# Kato Intermodal Cars



## Dirk18 (Sep 7, 2018)

Hello fellow railroaders. Does anyone know whether the Kato Intermodal cars are still available? I can't seem to find them anywhere.


----------



## QueenoftheGN (Dec 10, 2019)

this is the closest i could find

https://www.ebay.com/itm/N-Scale-Ka...098944&hash=item365adfcab8:g:O4YAAOSwWWdeCYNB

:smilie_daumenpos:


----------



## Big Bill (Nov 19, 2019)

They show up on ebay every now and then, they ususually go for a high price.


----------



## QueenoftheGN (Dec 10, 2019)

well here`s a few of em`
https://www.katousa.com/N/MAXI-IV/index.html


----------



## QueenoftheGN (Dec 10, 2019)

https://www.katousa.com/N/MAXI-I/index.html


----------



## QueenoftheGN (Dec 10, 2019)

https://www.katousa.com/N/Container/index.html


----------



## Dirk18 (Sep 7, 2018)

Thanks to all.
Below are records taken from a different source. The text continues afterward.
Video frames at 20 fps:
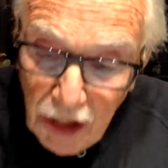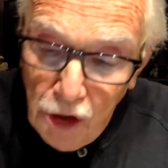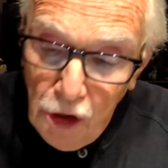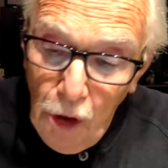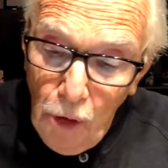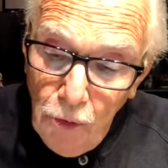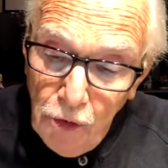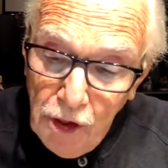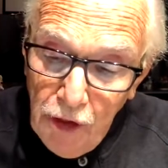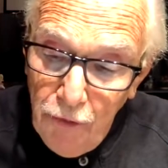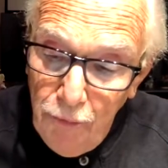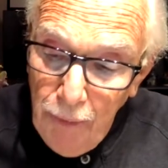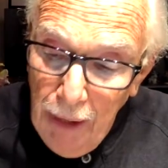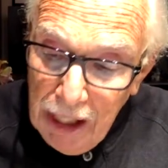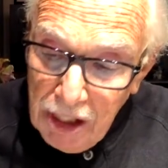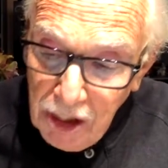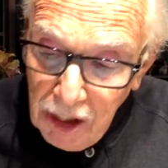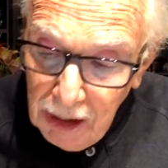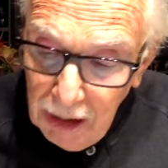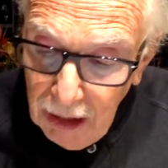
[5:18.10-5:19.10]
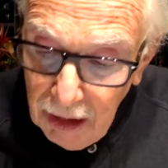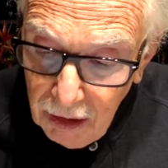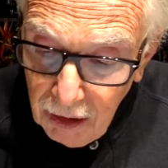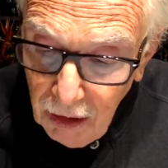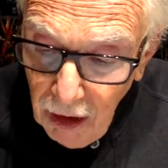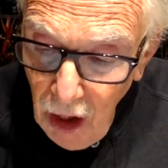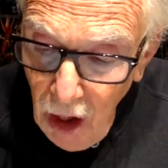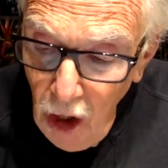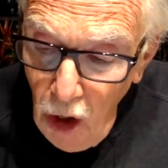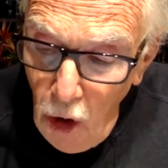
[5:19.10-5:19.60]
Joseph makes
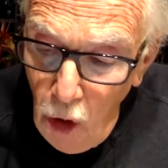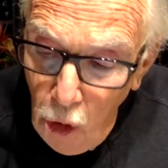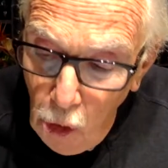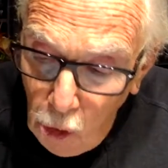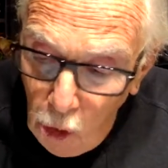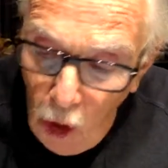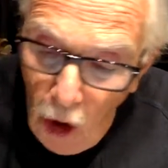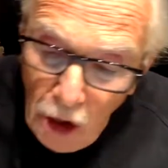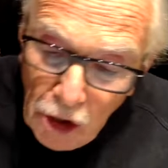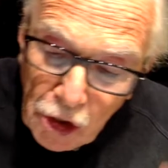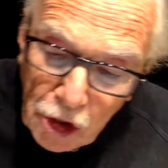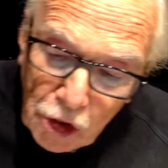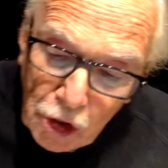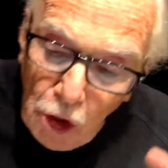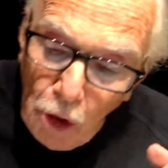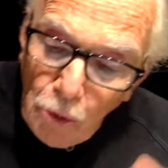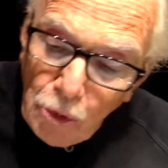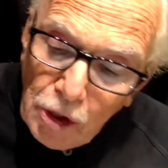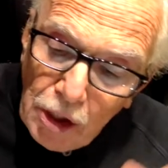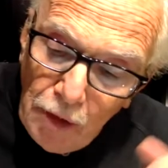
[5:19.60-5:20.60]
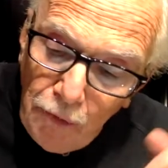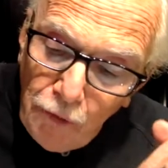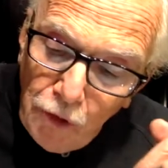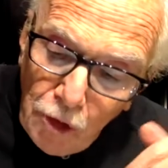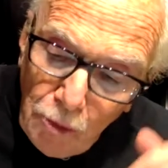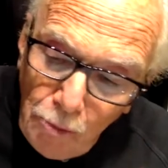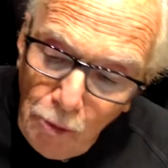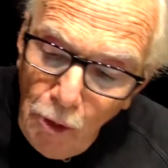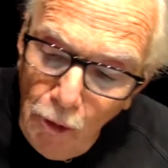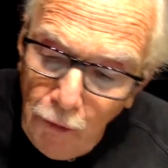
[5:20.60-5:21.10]
clear, who caused Joseph to
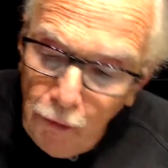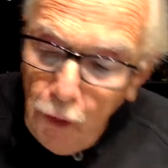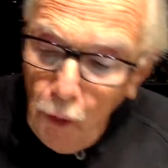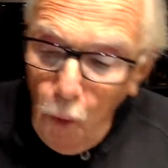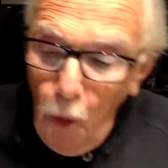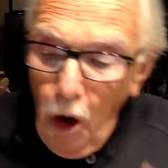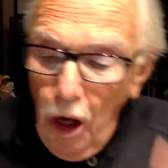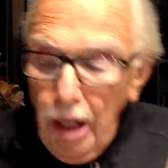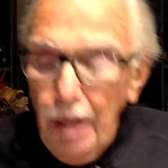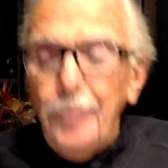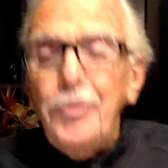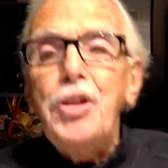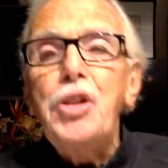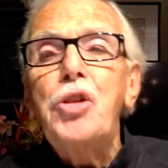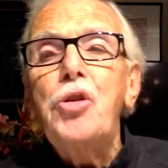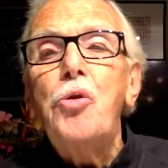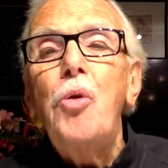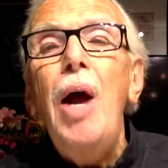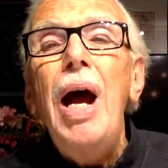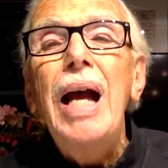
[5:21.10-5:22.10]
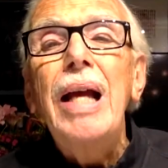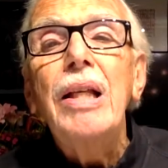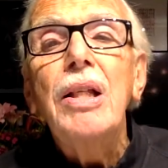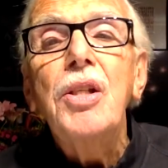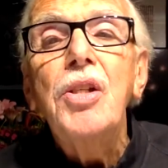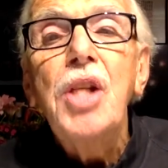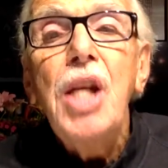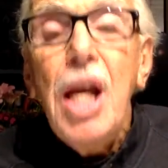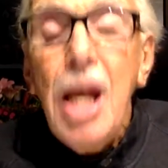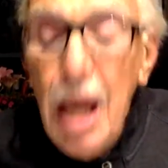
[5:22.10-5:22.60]
move through all of his
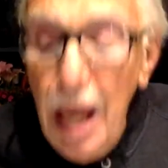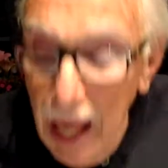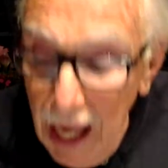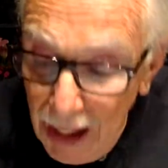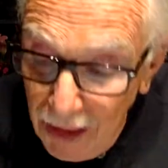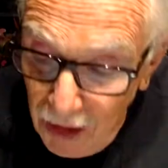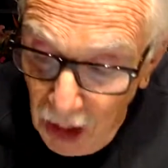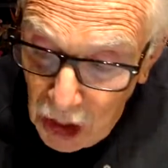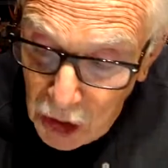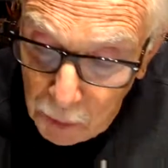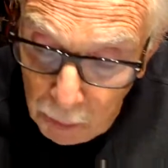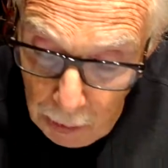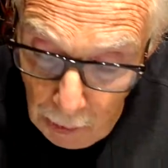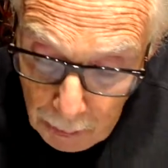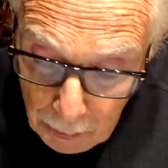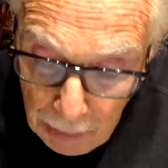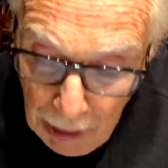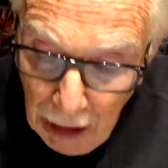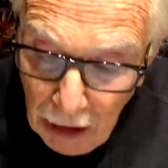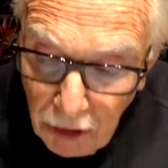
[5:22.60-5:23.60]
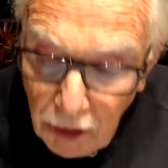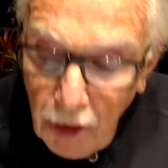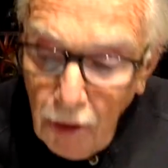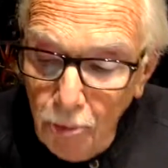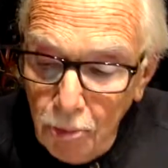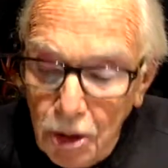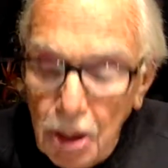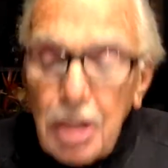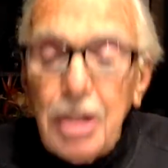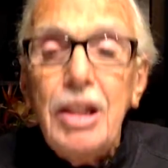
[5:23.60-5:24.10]
trials and thus prepared
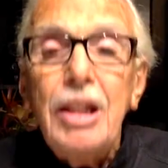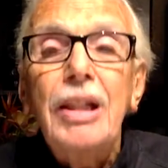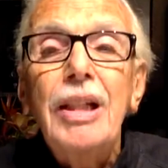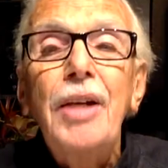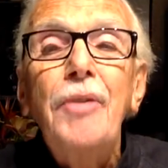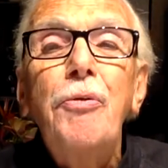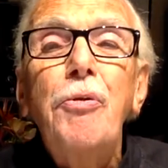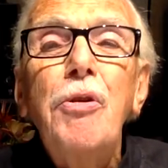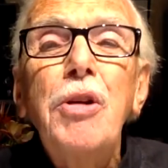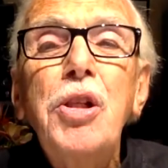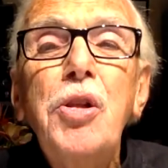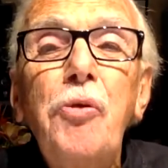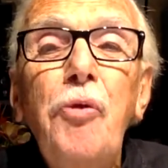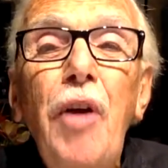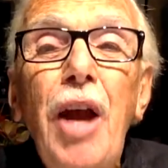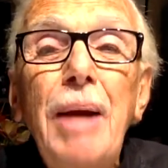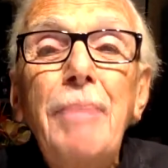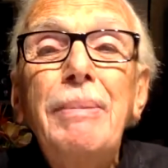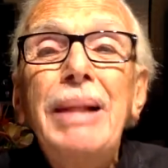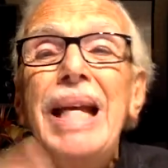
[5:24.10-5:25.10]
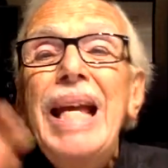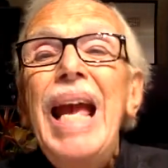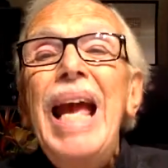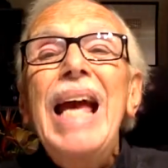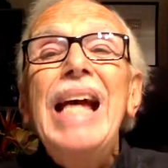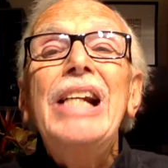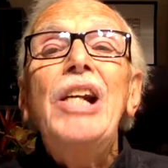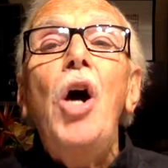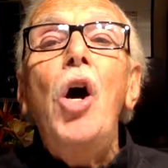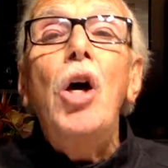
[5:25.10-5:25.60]
him to deliver his family
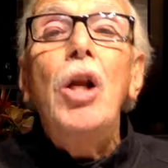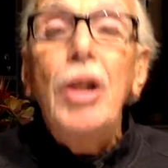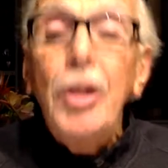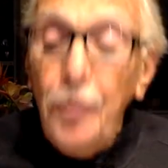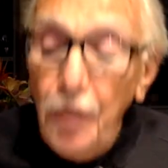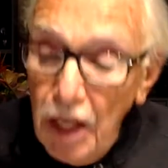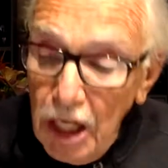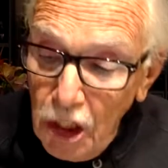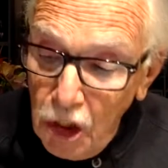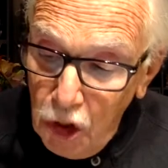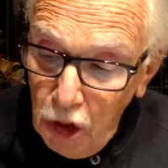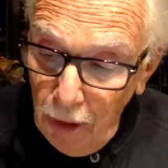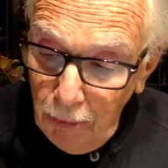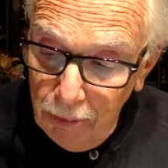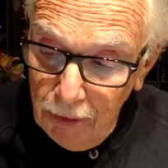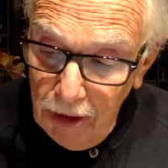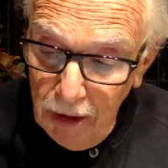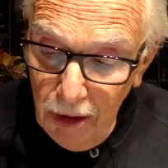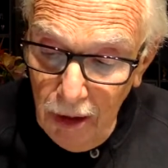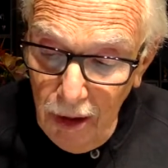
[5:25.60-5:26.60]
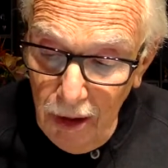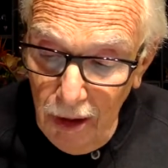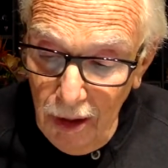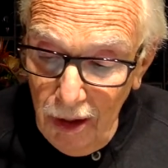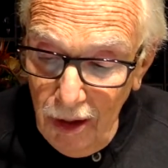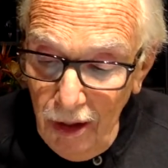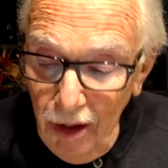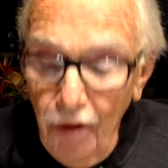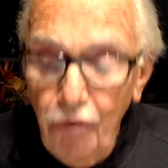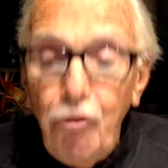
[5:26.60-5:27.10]
and all of Egypt
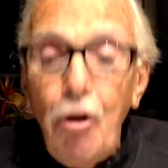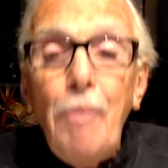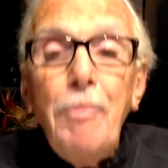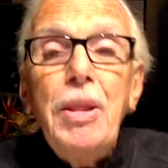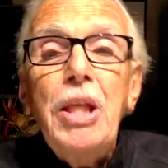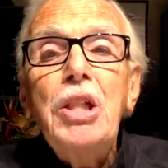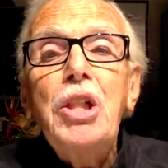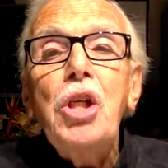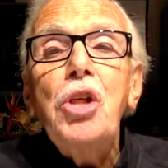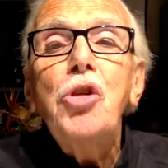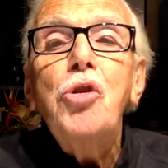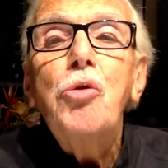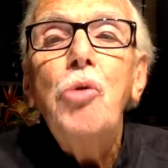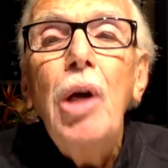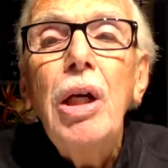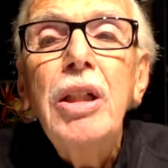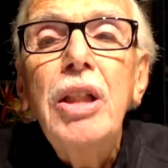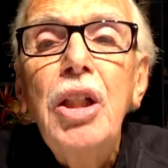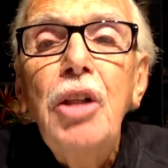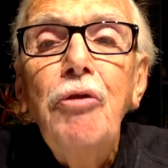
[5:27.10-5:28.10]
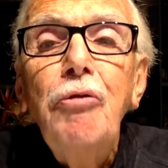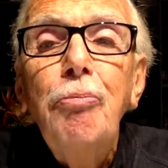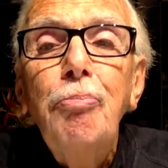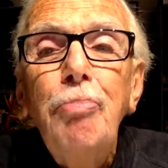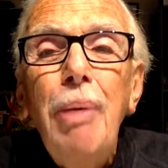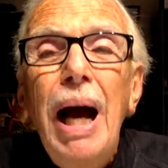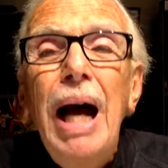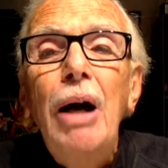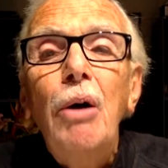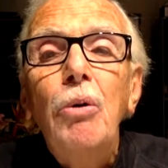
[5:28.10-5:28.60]
from the destructive
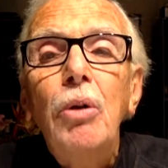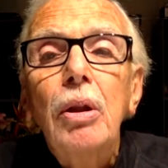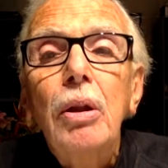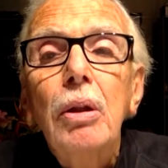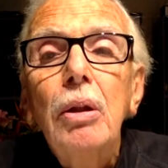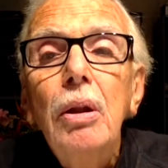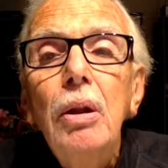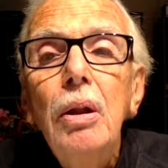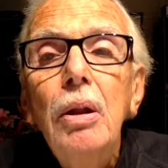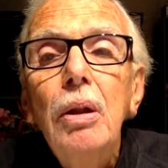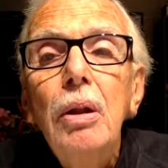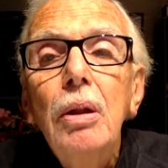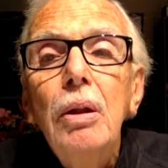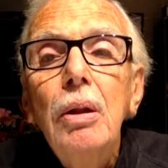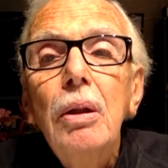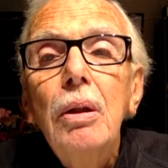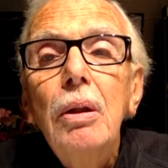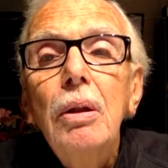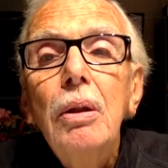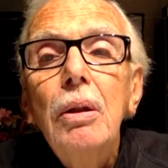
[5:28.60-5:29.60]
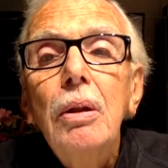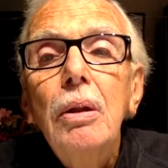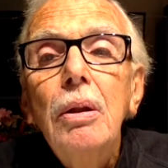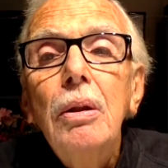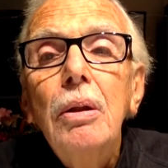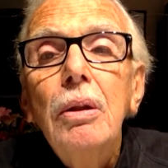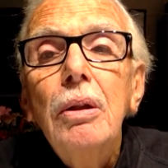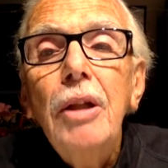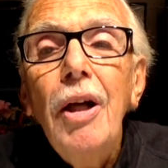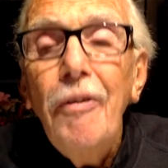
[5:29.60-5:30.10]
power
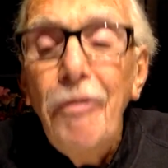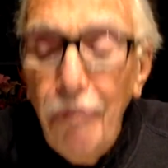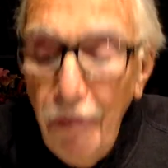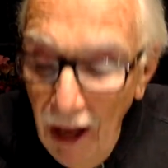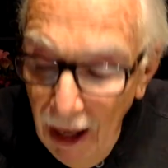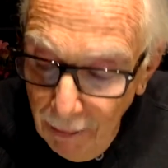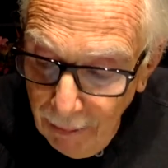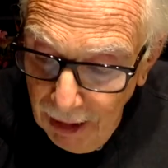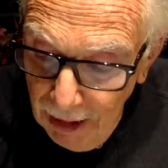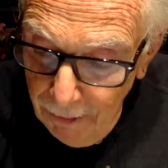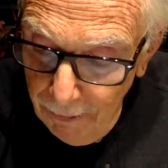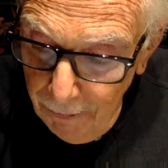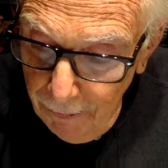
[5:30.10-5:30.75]
of famine.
Kato's online sales has been saying " Temporarily under construction" for a long time now.
I have to purchase online seeing that I am in South Africa.


----------



## kflorian (Dec 6, 2019)

Dirk18 said:


> Hello fellow railroaders. Does anyone know whether the Kato Intermodal cars are still available? I can't seem to find them anywhere.


Hi Dirk,

Very recently I was looking for the Kato Gunderson cars, and the only source I found was ebay in the U.S. I paid dearly for them, but it was worth it to me since my layout is small, and I wanted the Kato brand.

As best I can tell, these are no longer in production AND it _seems_ like Kato will not be selling them through their website.


----------